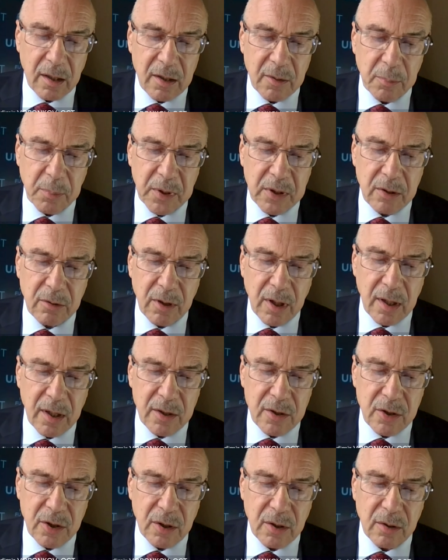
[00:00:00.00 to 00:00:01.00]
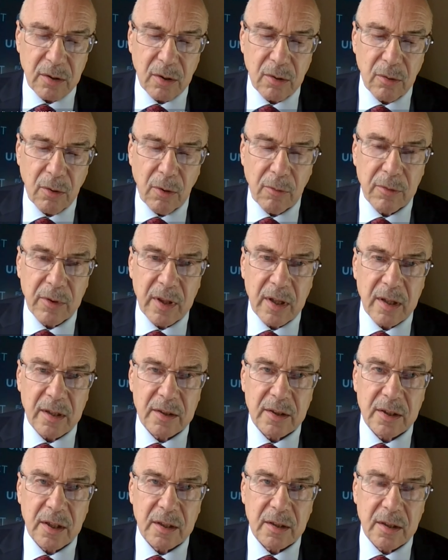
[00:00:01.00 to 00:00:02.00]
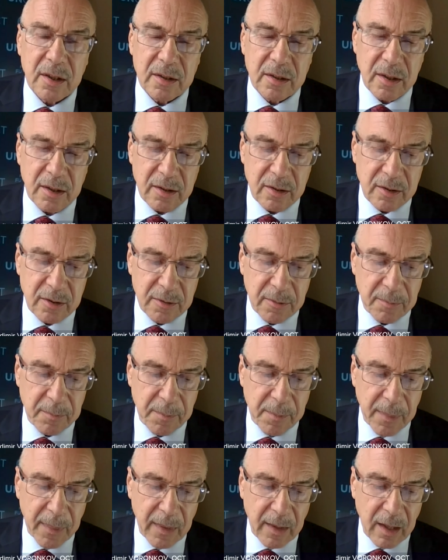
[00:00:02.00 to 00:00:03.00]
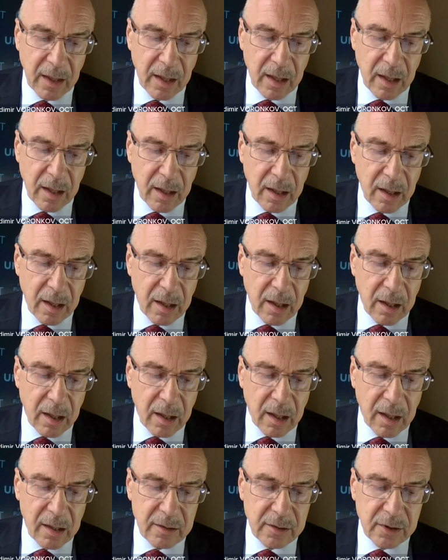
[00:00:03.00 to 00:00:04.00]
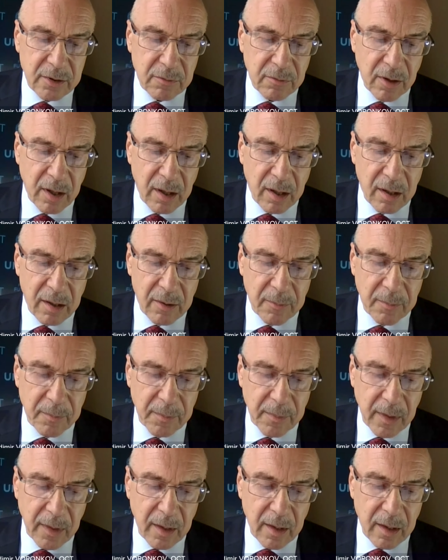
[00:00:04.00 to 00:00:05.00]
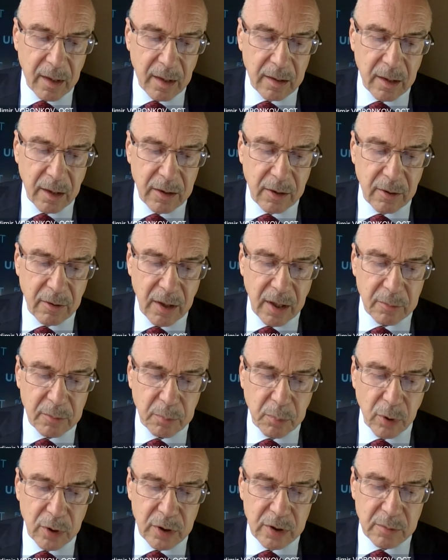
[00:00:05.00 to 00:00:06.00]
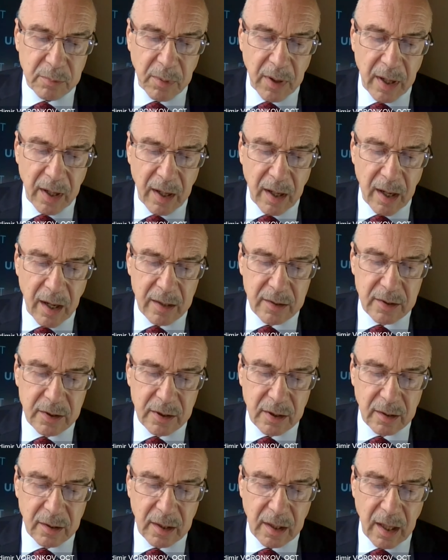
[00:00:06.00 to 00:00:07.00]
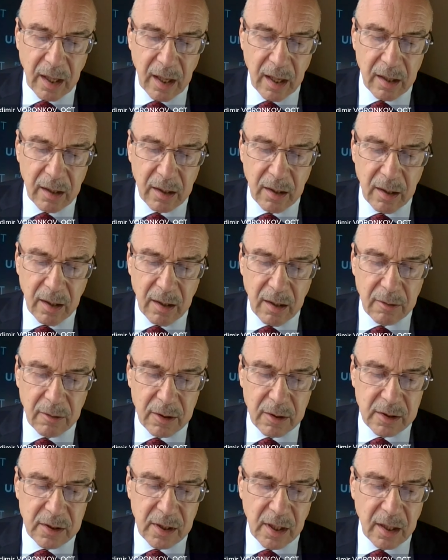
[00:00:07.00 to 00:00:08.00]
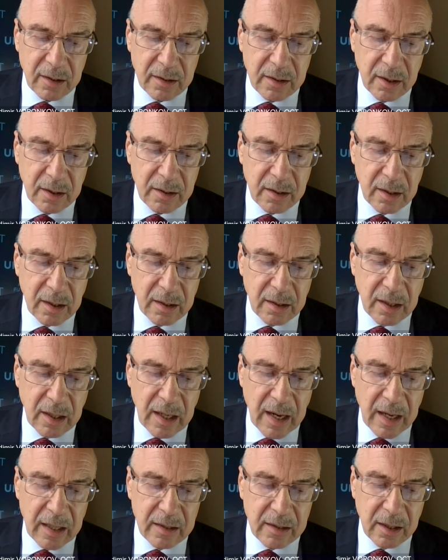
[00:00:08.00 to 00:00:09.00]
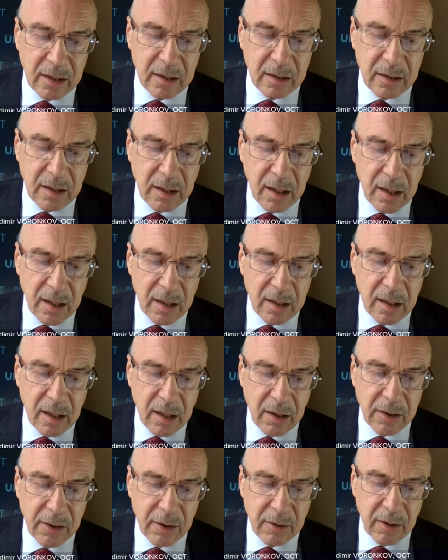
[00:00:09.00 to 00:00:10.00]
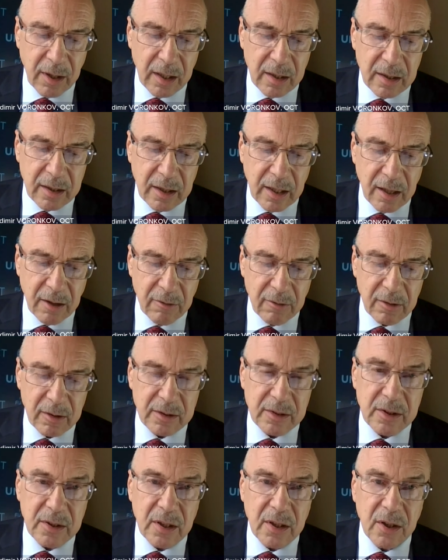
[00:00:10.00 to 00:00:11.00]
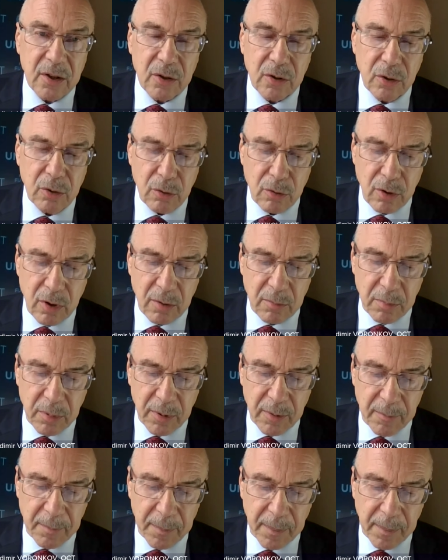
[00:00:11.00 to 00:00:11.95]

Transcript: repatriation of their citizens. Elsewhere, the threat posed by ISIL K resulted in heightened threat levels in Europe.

## [Work instructions]
The data needs to be reproduced exactly, please, apart from its pictures.

## [Exercise output]
[00:00:00.00 to 00:00:01.00]
[00:00:01.00 to 00:00:02.00]
[00:00:02.00 to 00:00:03.00]
[00:00:03.00 to 00:00:04.00]
[00:00:04.00 to 00:00:05.00]
[00:00:05.00 to 00:00:06.00]
[00:00:06.00 to 00:00:07.00]
[00:00:07.00 to 00:00:08.00]
[00:00:08.00 to 00:00:09.00]
[00:00:09.00 to 00:00:10.00]
[00:00:10.00 to 00:00:11.00]
[00:00:11.00 to 00:00:11.95]

Transcript: repatriation of their citizens. Elsewhere, the threat posed by ISIL K resulted in heightened threat levels in Europe.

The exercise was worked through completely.